─── MATERIAL PROVIDED

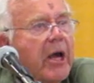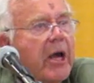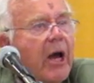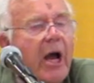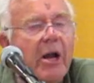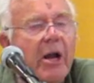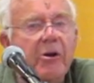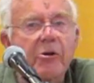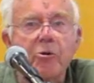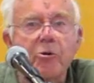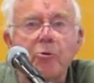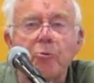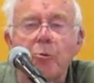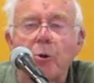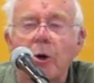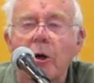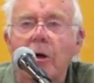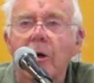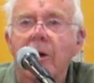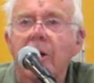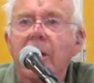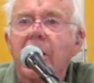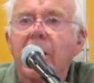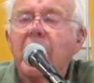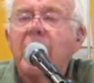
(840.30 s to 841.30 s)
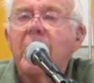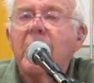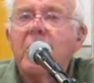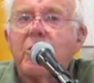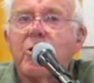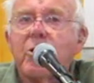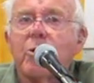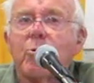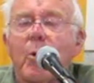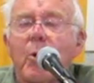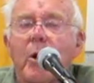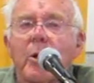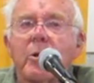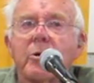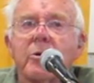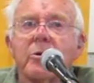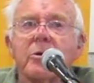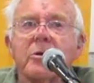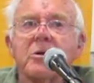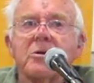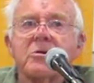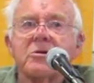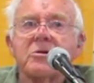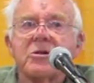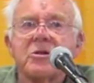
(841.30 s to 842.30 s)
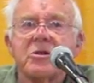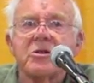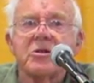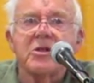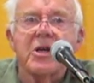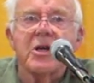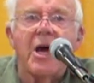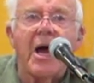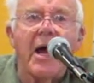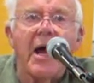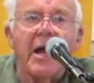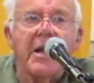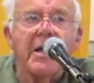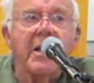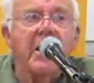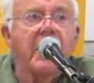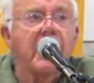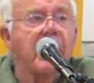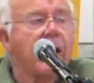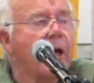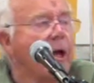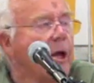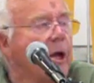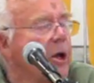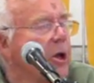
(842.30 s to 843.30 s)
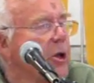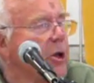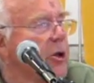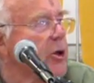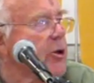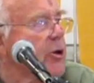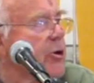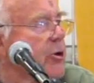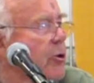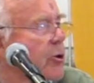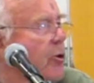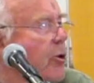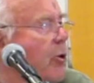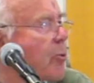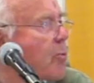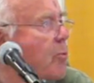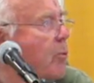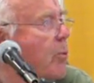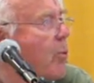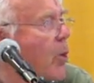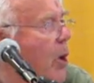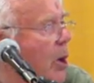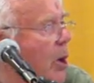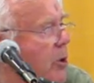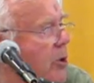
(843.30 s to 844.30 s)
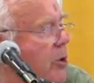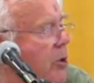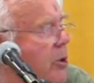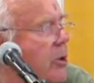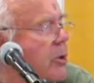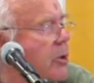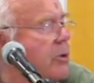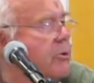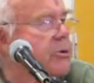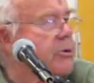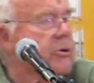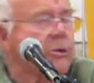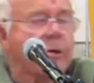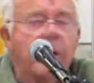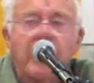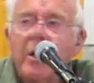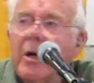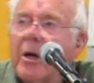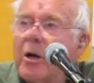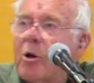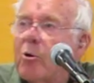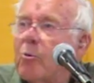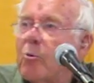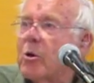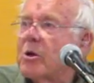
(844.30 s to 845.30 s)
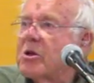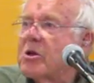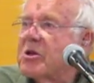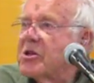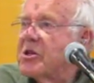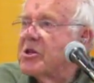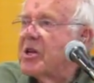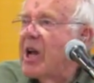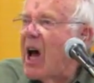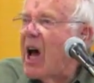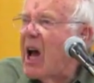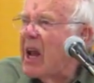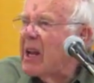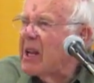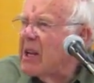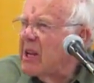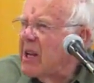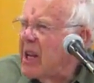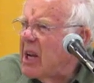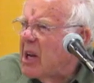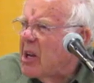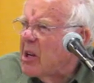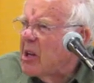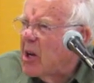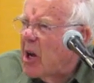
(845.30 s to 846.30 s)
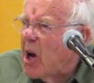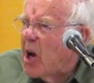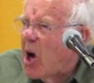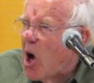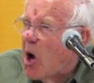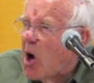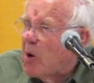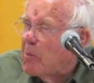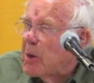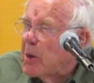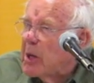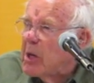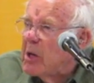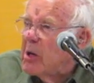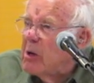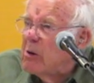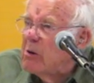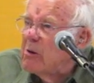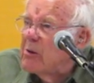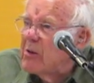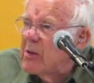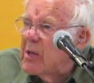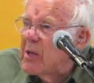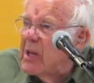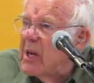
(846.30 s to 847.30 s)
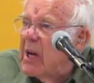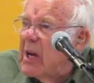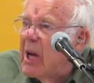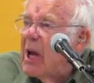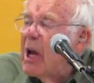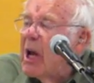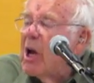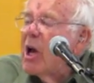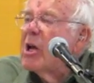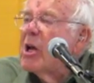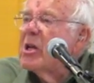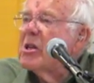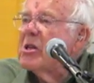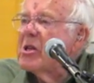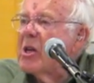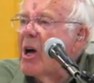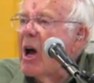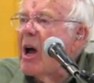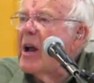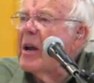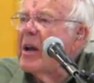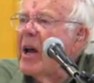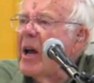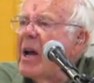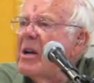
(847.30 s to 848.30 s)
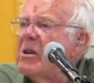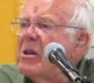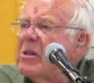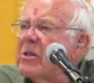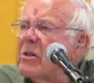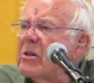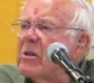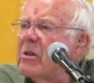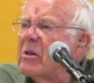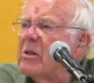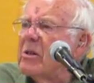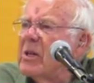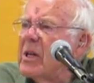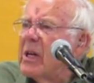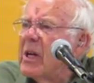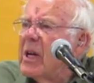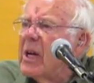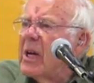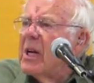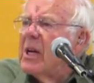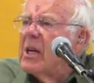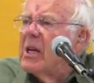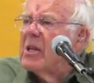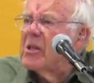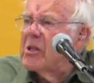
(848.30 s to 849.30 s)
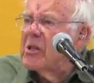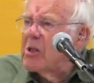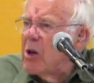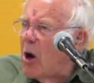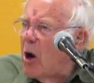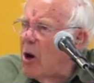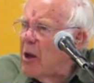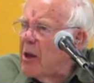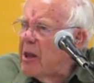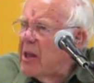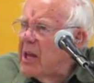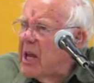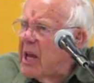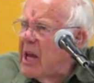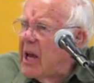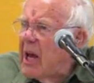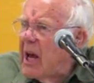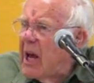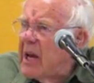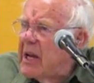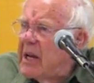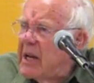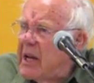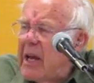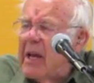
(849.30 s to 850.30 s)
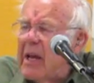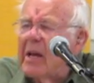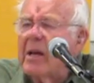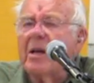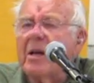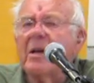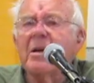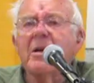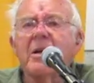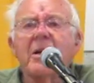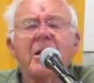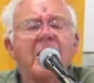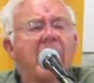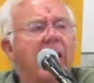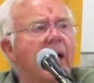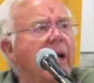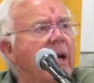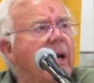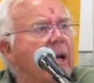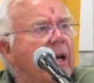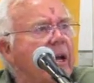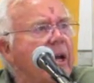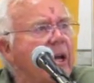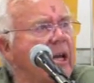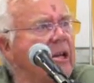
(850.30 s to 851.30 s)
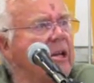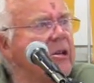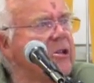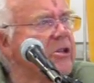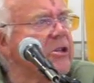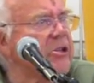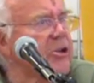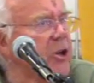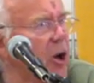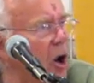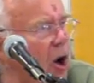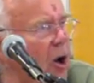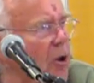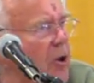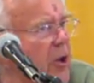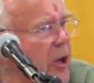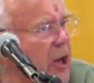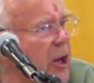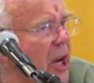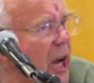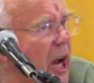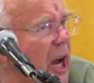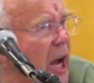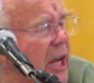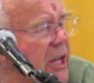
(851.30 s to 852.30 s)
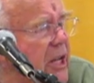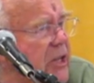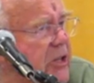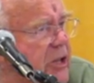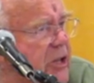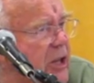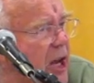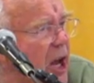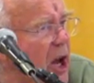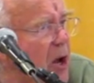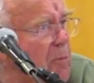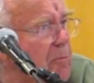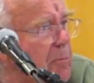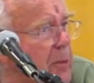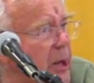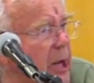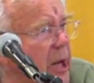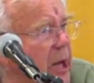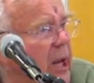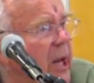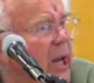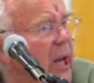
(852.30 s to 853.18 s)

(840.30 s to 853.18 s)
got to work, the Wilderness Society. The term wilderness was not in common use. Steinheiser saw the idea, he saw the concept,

──────
─── MATERIAL PROVIDED

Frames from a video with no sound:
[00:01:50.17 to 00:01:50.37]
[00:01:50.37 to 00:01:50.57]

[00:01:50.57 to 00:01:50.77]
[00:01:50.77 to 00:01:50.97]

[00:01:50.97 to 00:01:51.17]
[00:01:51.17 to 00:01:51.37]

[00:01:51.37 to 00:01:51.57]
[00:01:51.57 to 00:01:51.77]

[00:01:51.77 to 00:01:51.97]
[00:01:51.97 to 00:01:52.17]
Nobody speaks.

──────

▶ [EXERCISE PROMPT] Make an exact copy of the lines above, beginning with the line with "(840.30 s to 841.30 s)" and ending with the line with "(850.30 s to 851.30 s)", and keep the pictures out of it.

▶ [TASK ANSWER]
(840.30 s to 841.30 s)
(841.30 s to 842.30 s)
(842.30 s to 843.30 s)
(843.30 s to 844.30 s)
(844.30 s to 845.30 s)
(845.30 s to 846.30 s)
(846.30 s to 847.30 s)
(847.30 s to 848.30 s)
(848.30 s to 849.30 s)
(849.30 s to 850.30 s)
(850.30 s to 851.30 s)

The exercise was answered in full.